**EXERCISE INSTRUCTIONS:** Skip any image you find and restate the rest of the data word for word.
--- GIVEN RECORDS ---
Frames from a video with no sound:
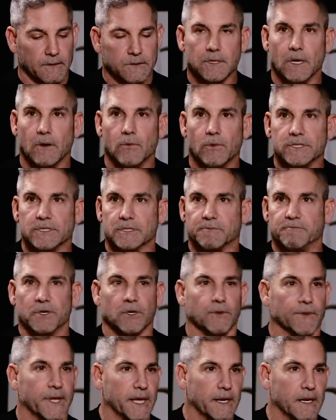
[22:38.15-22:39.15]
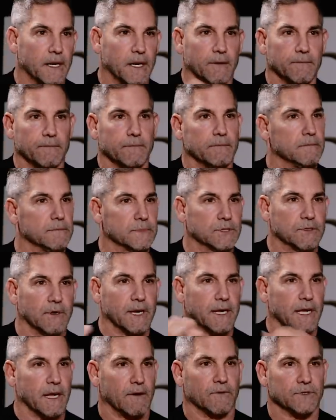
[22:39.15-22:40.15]
So we just build that up. So
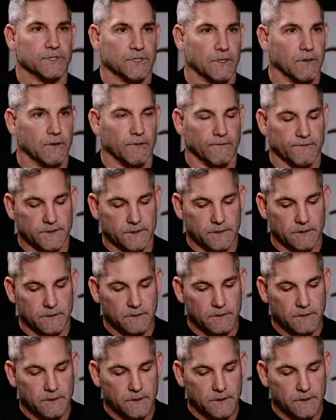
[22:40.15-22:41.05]
I got reserves.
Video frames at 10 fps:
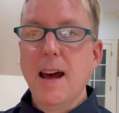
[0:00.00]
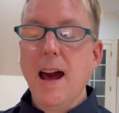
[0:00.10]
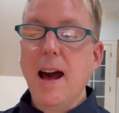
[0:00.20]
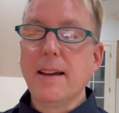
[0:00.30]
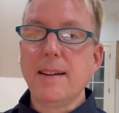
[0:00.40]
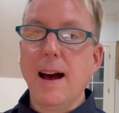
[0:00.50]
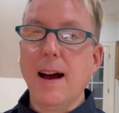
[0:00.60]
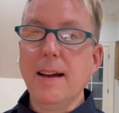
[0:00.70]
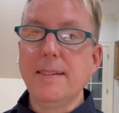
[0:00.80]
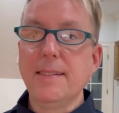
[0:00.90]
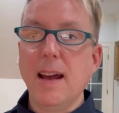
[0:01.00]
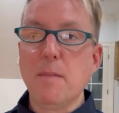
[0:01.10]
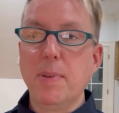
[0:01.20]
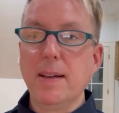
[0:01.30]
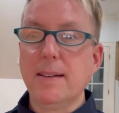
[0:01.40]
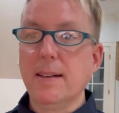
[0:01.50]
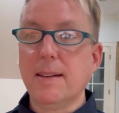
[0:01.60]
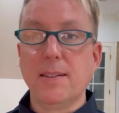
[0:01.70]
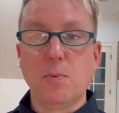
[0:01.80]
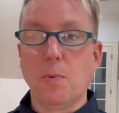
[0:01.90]
As I step into
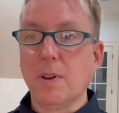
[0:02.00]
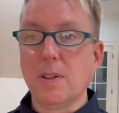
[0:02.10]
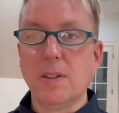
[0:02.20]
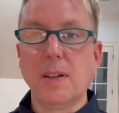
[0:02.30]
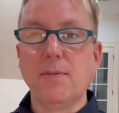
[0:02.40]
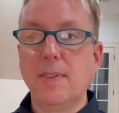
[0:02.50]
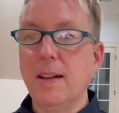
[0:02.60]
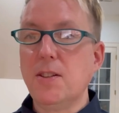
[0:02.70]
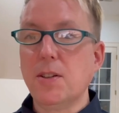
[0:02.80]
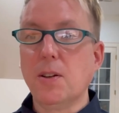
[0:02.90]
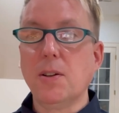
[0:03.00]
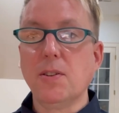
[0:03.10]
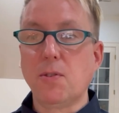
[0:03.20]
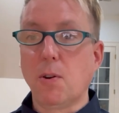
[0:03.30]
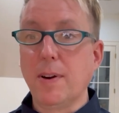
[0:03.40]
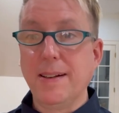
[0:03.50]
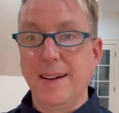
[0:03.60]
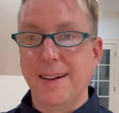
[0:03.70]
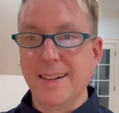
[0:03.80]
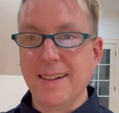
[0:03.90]
this world of digital
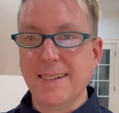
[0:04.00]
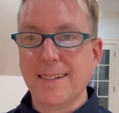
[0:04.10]
storytelling,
---
**SOLUTION:**
Frames from a video with no sound:
[22:38.15-22:39.15]
[22:39.15-22:40.15]
So we just build that up. So
[22:40.15-22:41.05]
I got reserves.
Video frames at 10 fps:
[0:00.00]
[0:00.10]
[0:00.20]
[0:00.30]
[0:00.40]
[0:00.50]
[0:00.60]
[0:00.70]
[0:00.80]
[0:00.90]
[0:01.00]
[0:01.10]
[0:01.20]
[0:01.30]
[0:01.40]
[0:01.50]
[0:01.60]
[0:01.70]
[0:01.80]
[0:01.90]
As I step into
[0:02.00]
[0:02.10]
[0:02.20]
[0:02.30]
[0:02.40]
[0:02.50]
[0:02.60]
[0:02.70]
[0:02.80]
[0:02.90]
[0:03.00]
[0:03.10]
[0:03.20]
[0:03.30]
[0:03.40]
[0:03.50]
[0:03.60]
[0:03.70]
[0:03.80]
[0:03.90]
this world of digital
[0:04.00]
[0:04.10]
storytelling,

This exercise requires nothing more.